However, if photovoltaic electricity is to become a significant
energy source, the production of solar cells has to increase
substantially in volume and to decrease in cost. Thin film solar
cells have basic advantages over the crystalline silicon solar
cells concerning materials utilization, mass production and
integrated module fabrication, which has been the driving force for
their development since the early sixties in last century. As used
herein, the term "thin film" is used to distinguish this type of
solar cell from the crystalline silicon solar cells and may
encompass a considerable thickness range, varying from a few
nanometers to tens of micrometers. Cadmium telluride (CdTe), copper
indium gallium diselenide (Cu(In/Ga)Se.sub.2 or CIGS), and
amorphous silicon (a-Si) are presently popular materials for thin
film solar cells.
[0003] Energy conversion efficiency is one of aspects that thin
film solar cells are still under development. For example, copper
(Cu) is proposed to be doped into CdTe absorber layer of CdTe thin
film solar cell to improve the energy conversion efficiency.

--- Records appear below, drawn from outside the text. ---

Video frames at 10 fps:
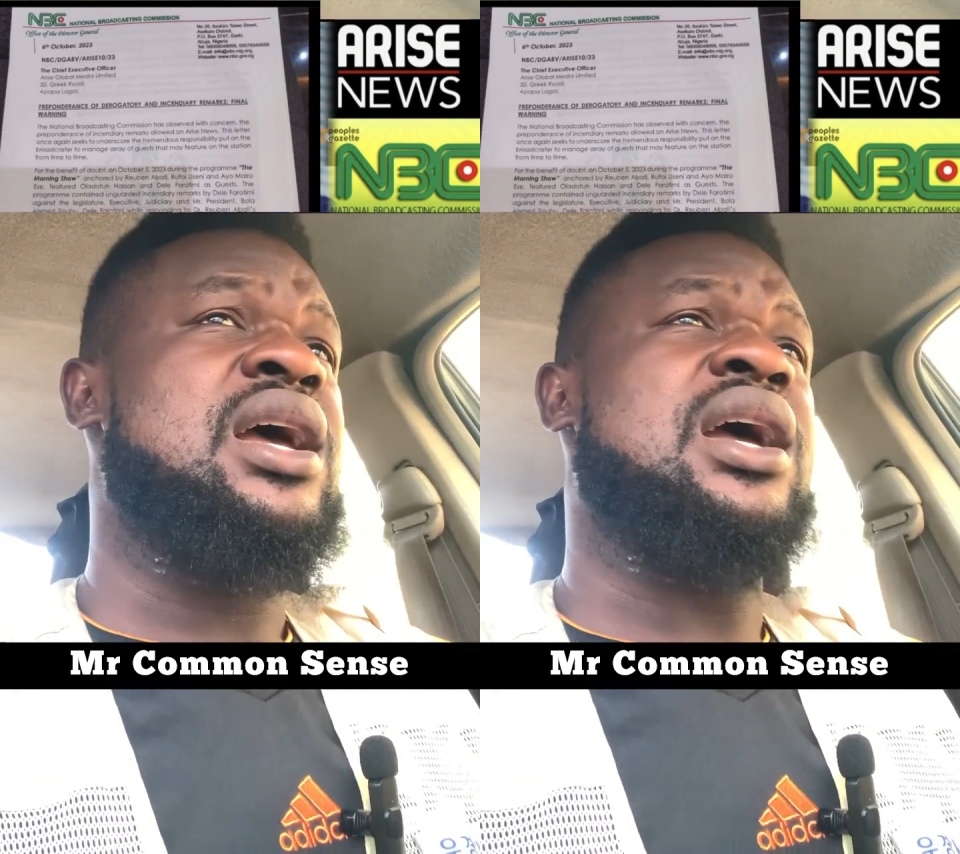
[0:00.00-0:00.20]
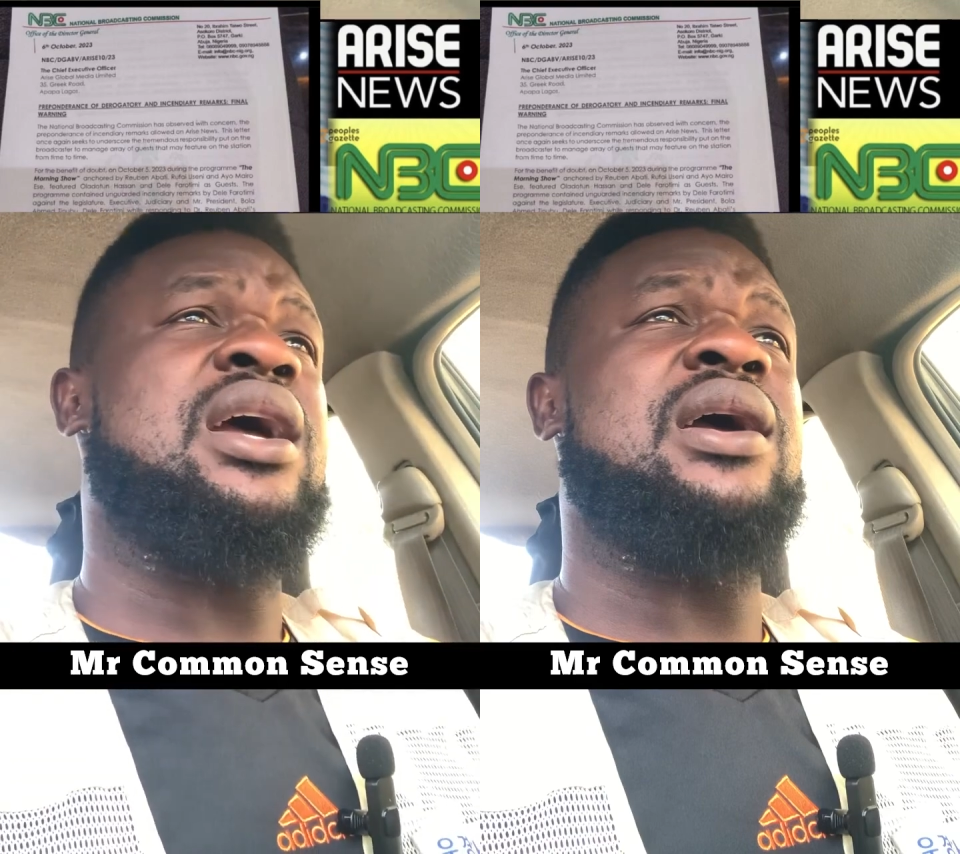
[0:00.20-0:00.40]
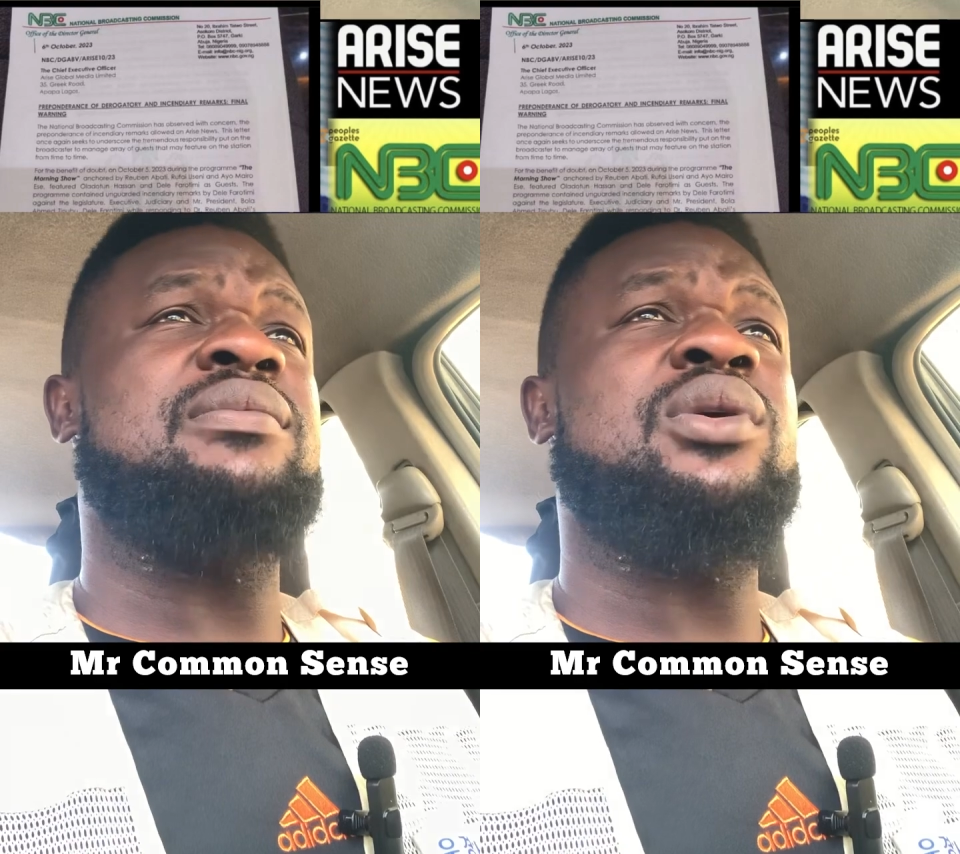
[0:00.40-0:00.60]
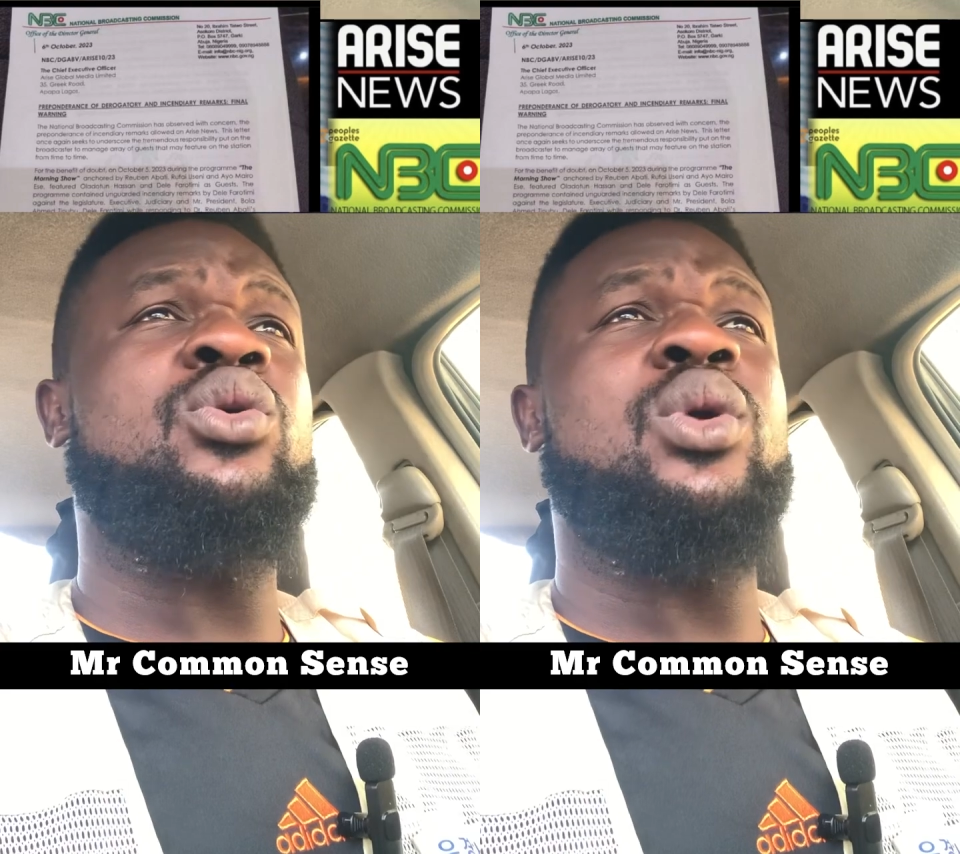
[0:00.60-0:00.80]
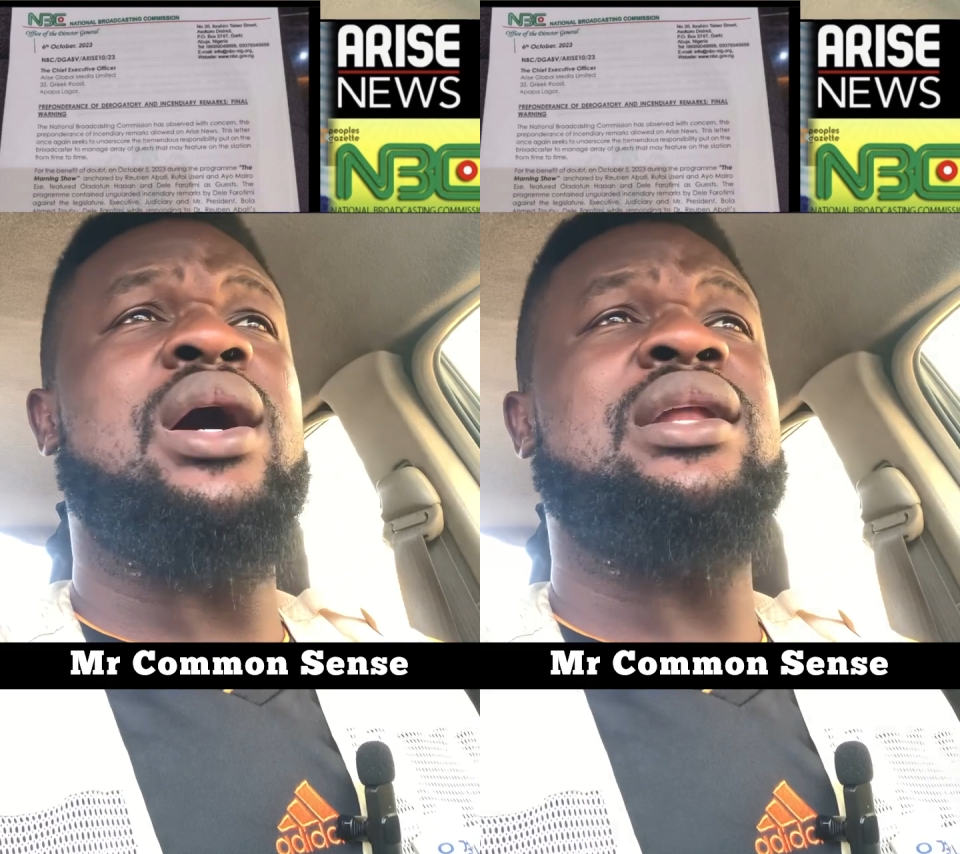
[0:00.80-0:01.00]
They
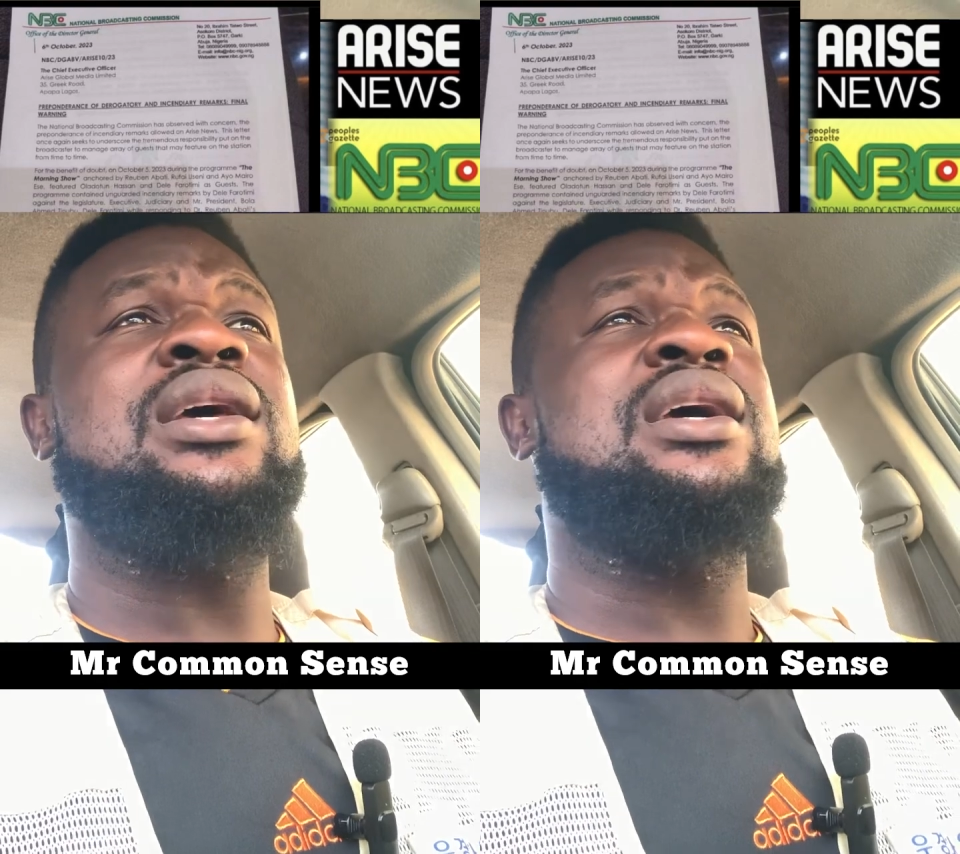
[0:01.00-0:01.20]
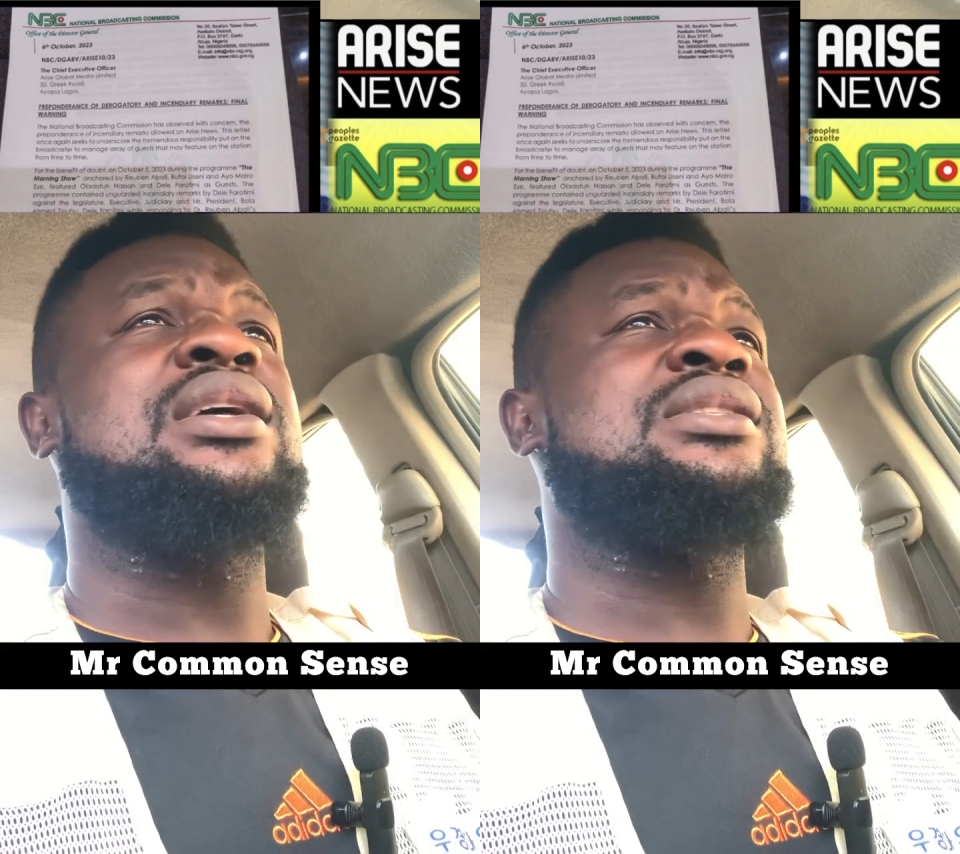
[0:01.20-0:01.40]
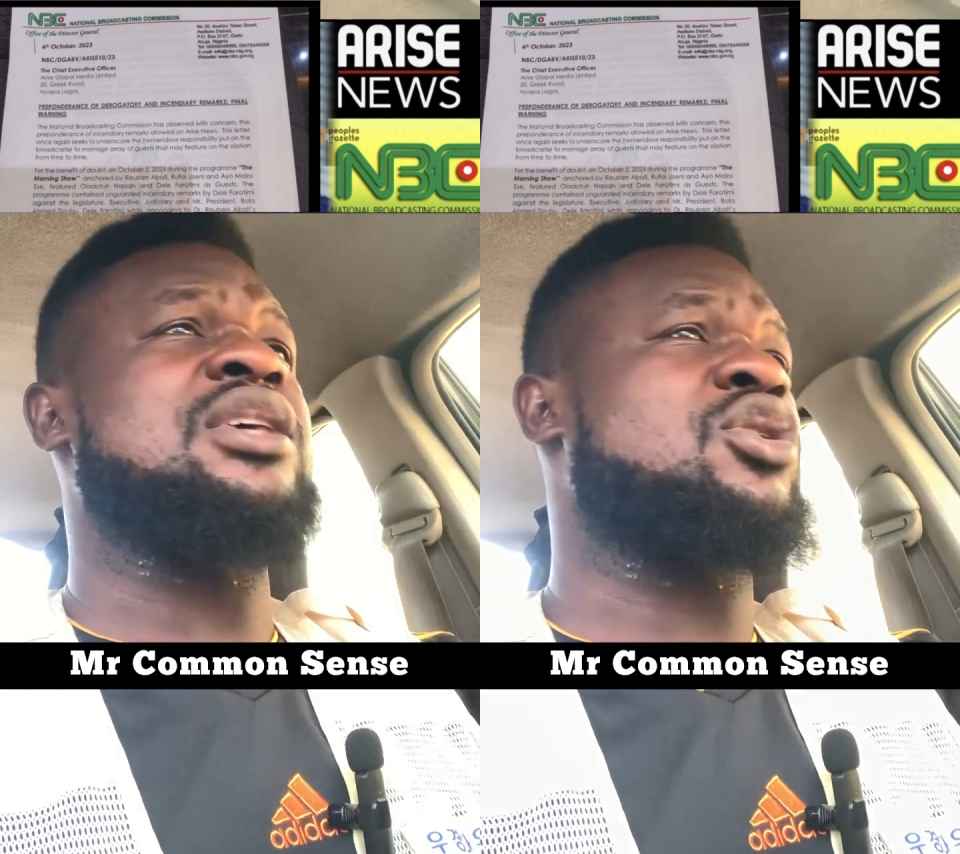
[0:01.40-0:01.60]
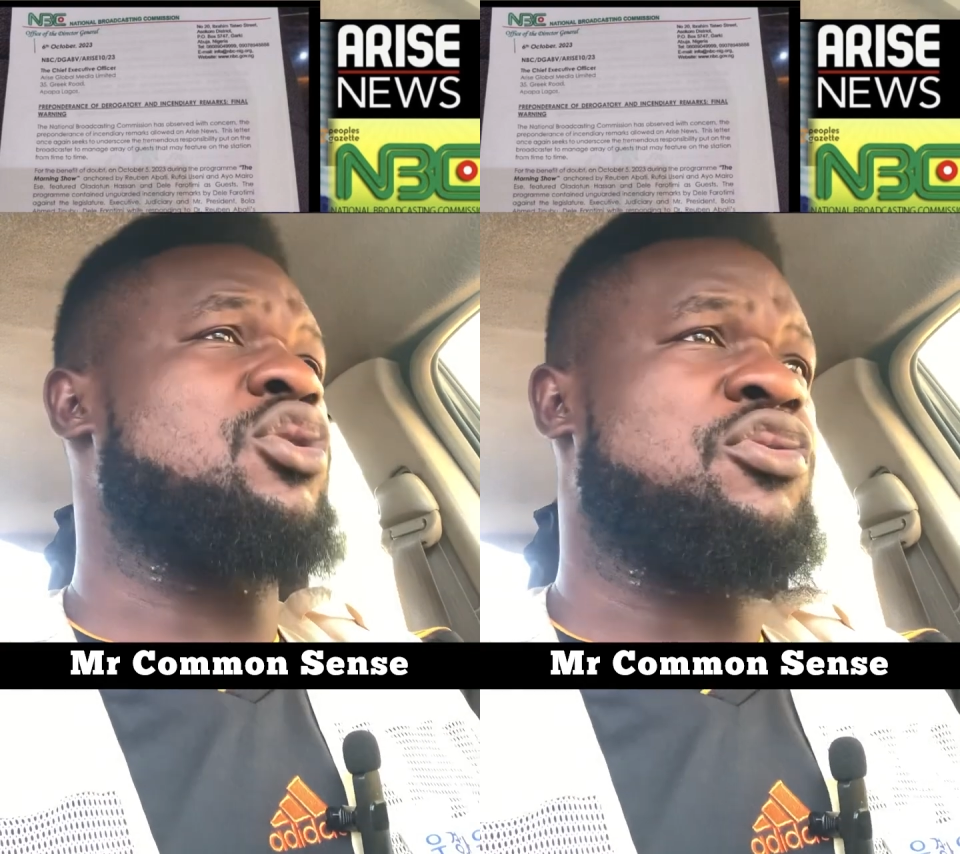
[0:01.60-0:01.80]
go and take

However, it is found that while the energy conversion efficiency is
significantly increased as Cu is doped, the degradation of
photovoltaic parameters of Cu doped CdTe thin film solar cell
proceeds at a larger rate than those of CdTe solar cells without
Cu, which is obviously undesirable. Studies suggest that
contamination of a buffer layer (e.g., cadmium sulfide (CdS) layer)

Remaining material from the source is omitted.